• **WHAT TO DO**
The reply should hold every record, copied exactly, and none of the pictures.
:: WORKING DATA ::
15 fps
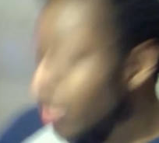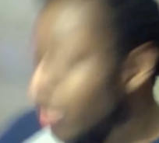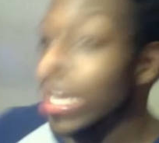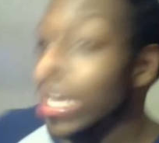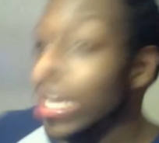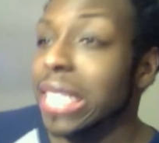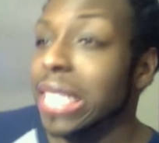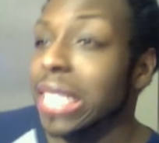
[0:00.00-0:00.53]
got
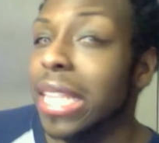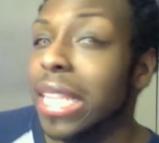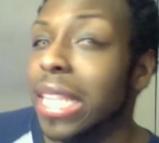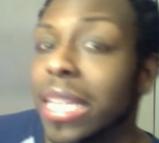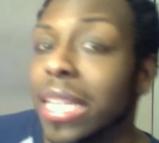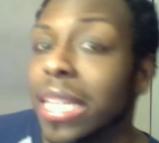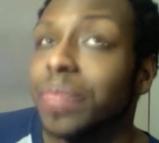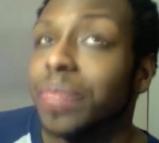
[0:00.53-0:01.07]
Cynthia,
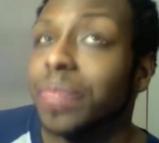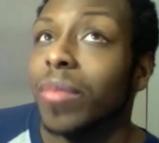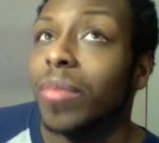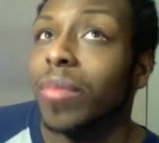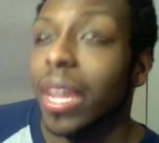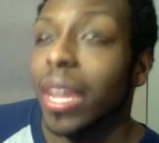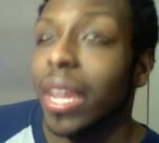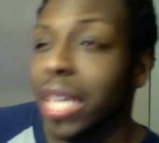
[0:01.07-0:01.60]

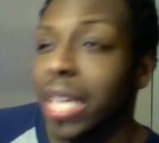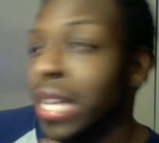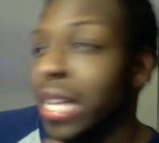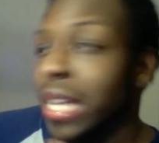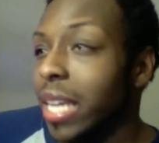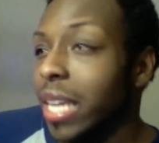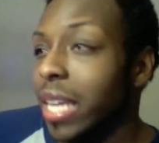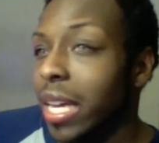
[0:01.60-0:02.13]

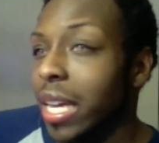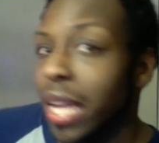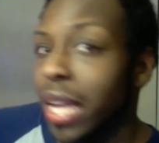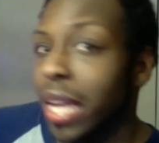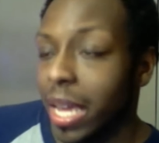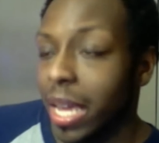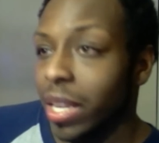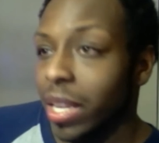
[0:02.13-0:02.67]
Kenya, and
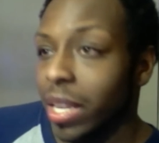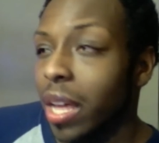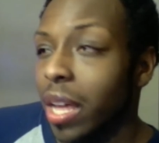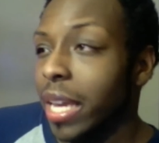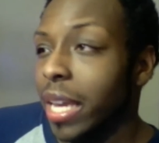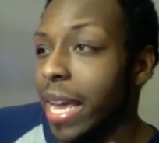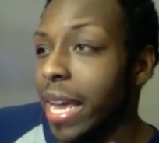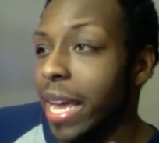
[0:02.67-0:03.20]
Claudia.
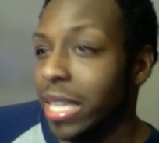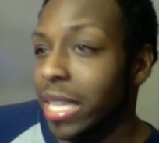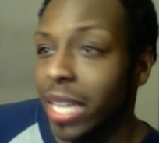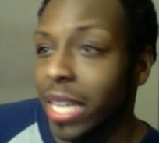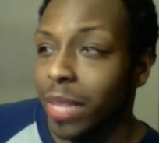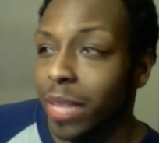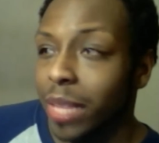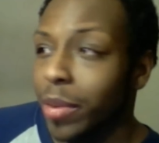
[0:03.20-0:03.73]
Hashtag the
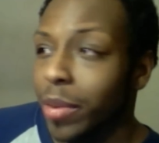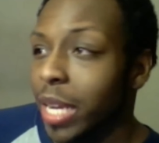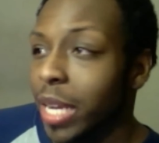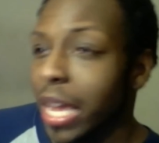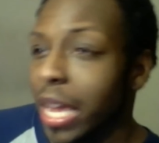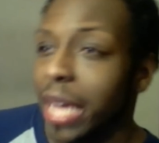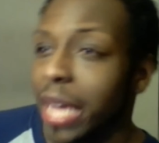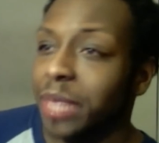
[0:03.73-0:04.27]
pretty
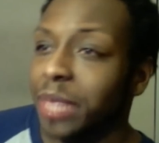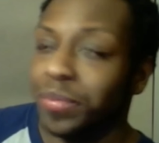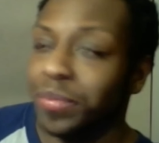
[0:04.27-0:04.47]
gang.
:::
• **SOLVED PROBLEM**
15 fps
[0:00.00-0:00.53]
got
[0:00.53-0:01.07]
Cynthia,
[0:01.07-0:01.60]

[0:01.60-0:02.13]

[0:02.13-0:02.67]
Kenya, and
[0:02.67-0:03.20]
Claudia.
[0:03.20-0:03.73]
Hashtag the
[0:03.73-0:04.27]
pretty
[0:04.27-0:04.47]
gang.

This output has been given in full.